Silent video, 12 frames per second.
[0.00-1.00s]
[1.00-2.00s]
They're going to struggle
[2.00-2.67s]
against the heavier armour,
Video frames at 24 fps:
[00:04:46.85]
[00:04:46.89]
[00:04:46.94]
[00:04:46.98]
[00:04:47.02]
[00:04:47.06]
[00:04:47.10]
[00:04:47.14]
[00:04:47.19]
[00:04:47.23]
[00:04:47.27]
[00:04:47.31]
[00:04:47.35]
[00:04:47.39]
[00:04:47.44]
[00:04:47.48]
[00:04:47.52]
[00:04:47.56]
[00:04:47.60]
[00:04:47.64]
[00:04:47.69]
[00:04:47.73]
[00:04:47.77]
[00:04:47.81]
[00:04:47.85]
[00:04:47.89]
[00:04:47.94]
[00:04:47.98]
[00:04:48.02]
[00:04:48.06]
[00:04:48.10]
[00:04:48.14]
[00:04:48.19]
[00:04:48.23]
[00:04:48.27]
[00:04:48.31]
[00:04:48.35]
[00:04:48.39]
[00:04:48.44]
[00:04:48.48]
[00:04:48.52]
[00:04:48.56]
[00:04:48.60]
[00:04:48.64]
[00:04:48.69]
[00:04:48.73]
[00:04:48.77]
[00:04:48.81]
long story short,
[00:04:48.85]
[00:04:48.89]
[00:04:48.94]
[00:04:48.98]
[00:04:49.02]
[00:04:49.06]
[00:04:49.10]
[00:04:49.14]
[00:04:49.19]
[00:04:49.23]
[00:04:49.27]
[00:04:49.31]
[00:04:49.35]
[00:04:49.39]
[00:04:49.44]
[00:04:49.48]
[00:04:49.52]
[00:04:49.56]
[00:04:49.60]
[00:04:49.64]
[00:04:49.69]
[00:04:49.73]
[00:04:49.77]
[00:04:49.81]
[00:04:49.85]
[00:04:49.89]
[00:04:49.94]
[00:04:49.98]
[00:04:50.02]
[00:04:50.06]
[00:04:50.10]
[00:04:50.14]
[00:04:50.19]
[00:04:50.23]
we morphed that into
§ §
**THE PROBLEM**
Output exactly the line containing "[00:04:49.94]" together with every line after it, ending at the final line of the entries.

**ANSWER FOR THIS EXERCISE**
[00:04:49.94]
[00:04:49.98]
[00:04:50.02]
[00:04:50.06]
[00:04:50.10]
[00:04:50.14]
[00:04:50.19]
[00:04:50.23]
we morphed that into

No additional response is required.